*** Source data ***

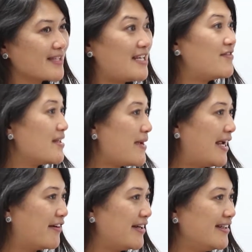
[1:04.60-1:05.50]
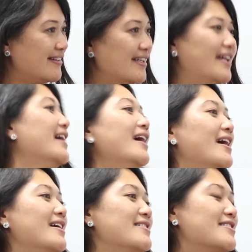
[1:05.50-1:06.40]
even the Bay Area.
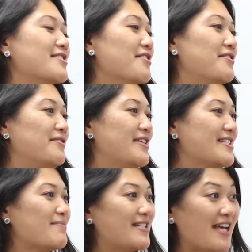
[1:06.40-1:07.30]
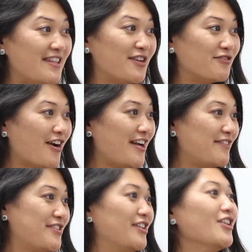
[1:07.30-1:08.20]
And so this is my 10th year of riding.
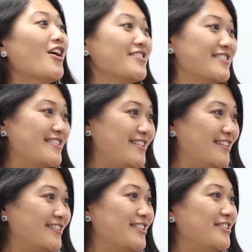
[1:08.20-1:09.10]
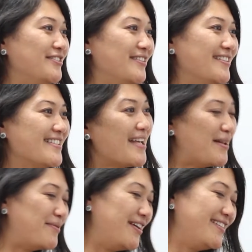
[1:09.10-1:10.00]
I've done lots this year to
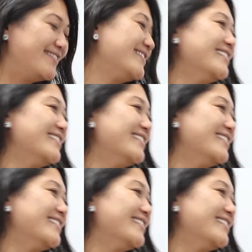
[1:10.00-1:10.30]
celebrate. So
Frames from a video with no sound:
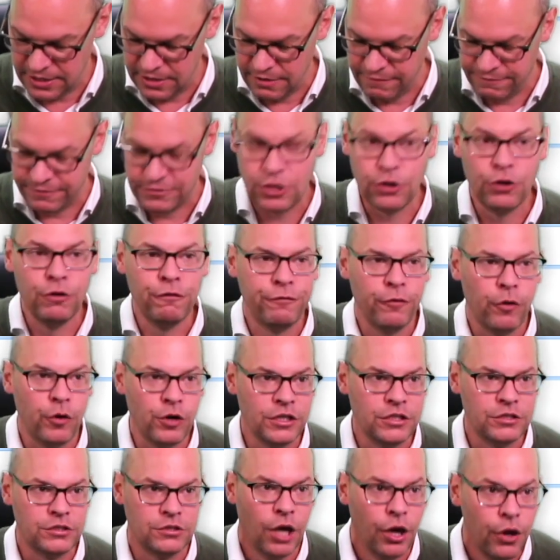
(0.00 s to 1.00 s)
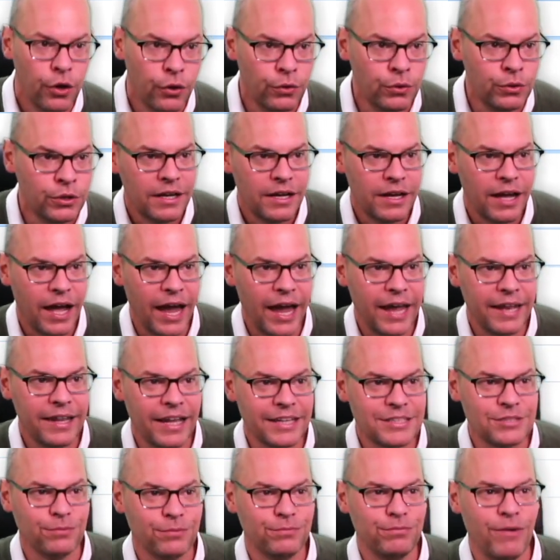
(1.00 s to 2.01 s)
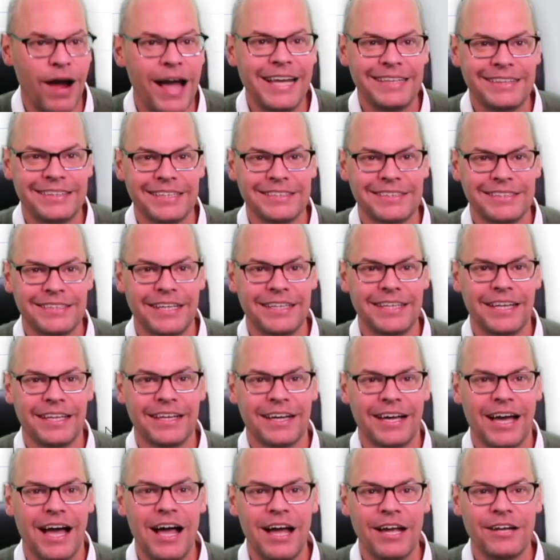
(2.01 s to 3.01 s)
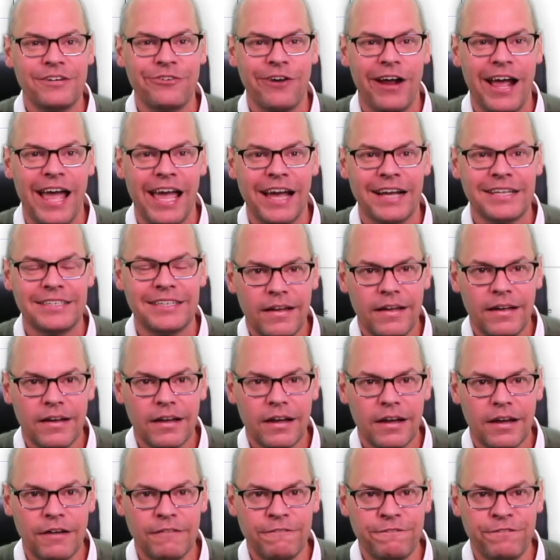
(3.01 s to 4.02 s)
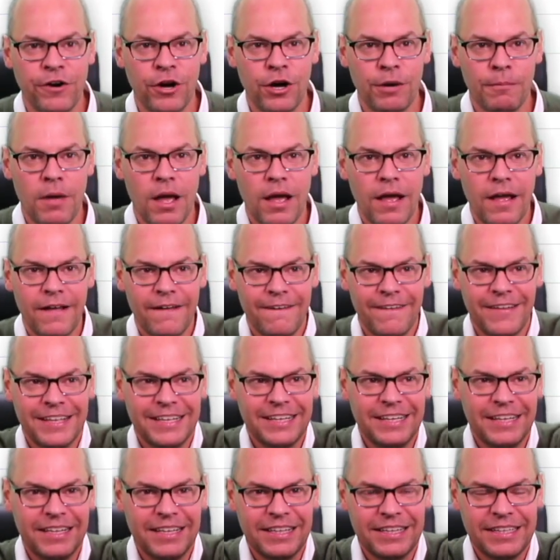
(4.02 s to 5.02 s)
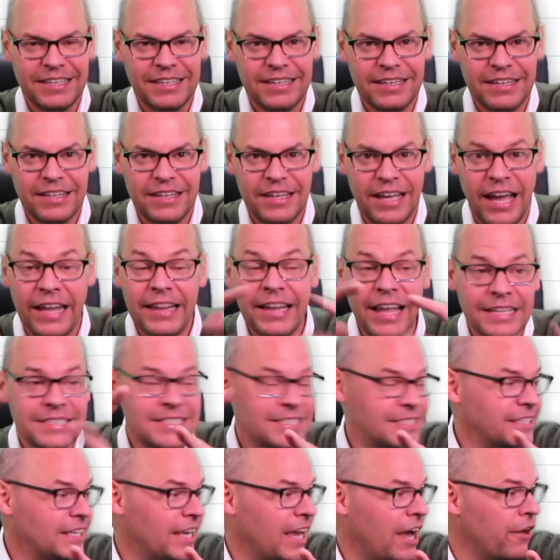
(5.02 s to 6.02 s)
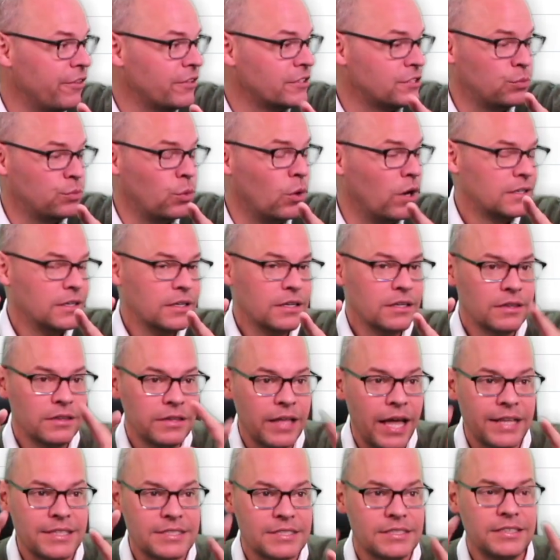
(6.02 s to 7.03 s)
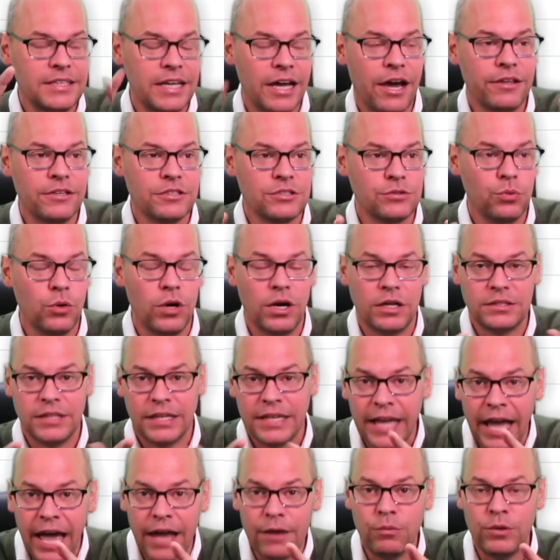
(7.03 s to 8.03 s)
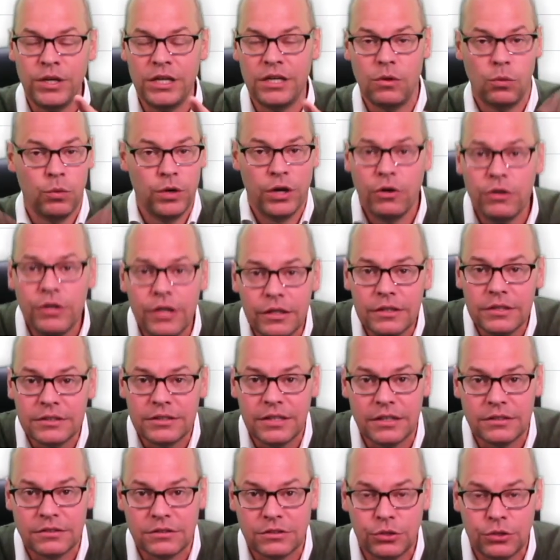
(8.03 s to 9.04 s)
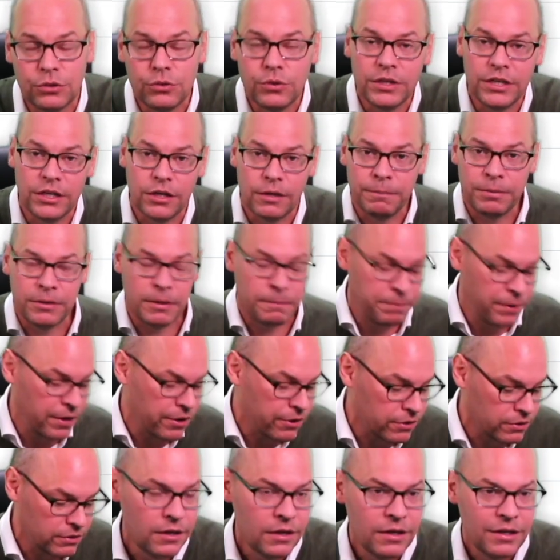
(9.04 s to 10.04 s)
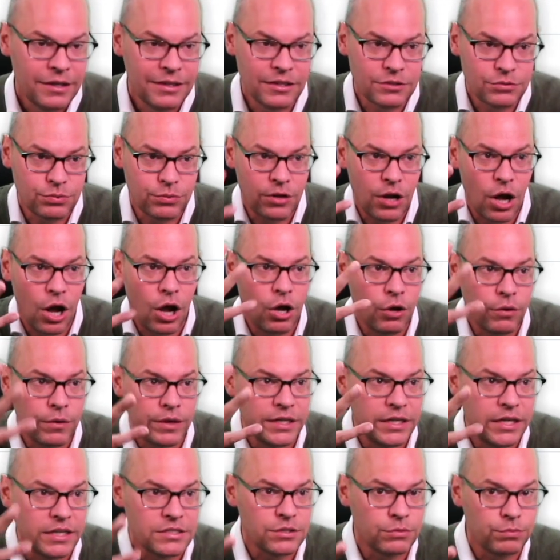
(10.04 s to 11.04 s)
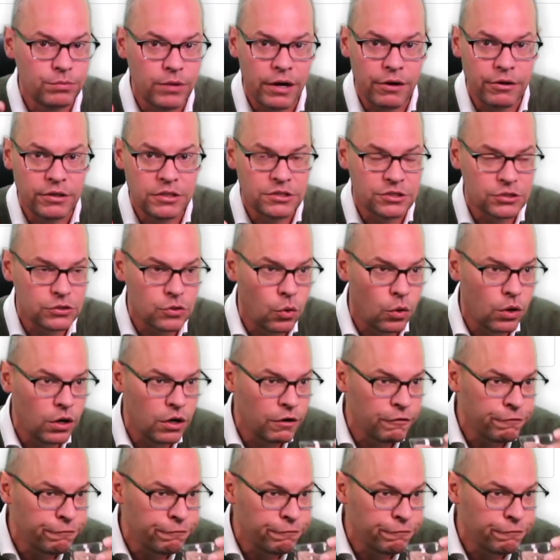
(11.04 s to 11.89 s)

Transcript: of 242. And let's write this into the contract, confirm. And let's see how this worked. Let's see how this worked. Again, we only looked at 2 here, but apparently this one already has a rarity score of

*** End of Source data ***

Activity: Apart from the pictures, write every entry out again exactly.

Answer box:
[1:04.60-1:05.50]
[1:05.50-1:06.40]
even the Bay Area.
[1:06.40-1:07.30]
[1:07.30-1:08.20]
And so this is my 10th year of riding.
[1:08.20-1:09.10]
[1:09.10-1:10.00]
I've done lots this year to
[1:10.00-1:10.30]
celebrate. So
Frames from a video with no sound:
(0.00 s to 1.00 s)
(1.00 s to 2.01 s)
(2.01 s to 3.01 s)
(3.01 s to 4.02 s)
(4.02 s to 5.02 s)
(5.02 s to 6.02 s)
(6.02 s to 7.03 s)
(7.03 s to 8.03 s)
(8.03 s to 9.04 s)
(9.04 s to 10.04 s)
(10.04 s to 11.04 s)
(11.04 s to 11.89 s)

Transcript: of 242. And let's write this into the contract, confirm. And let's see how this worked. Let's see how this worked. Again, we only looked at 2 here, but apparently this one already has a rarity score of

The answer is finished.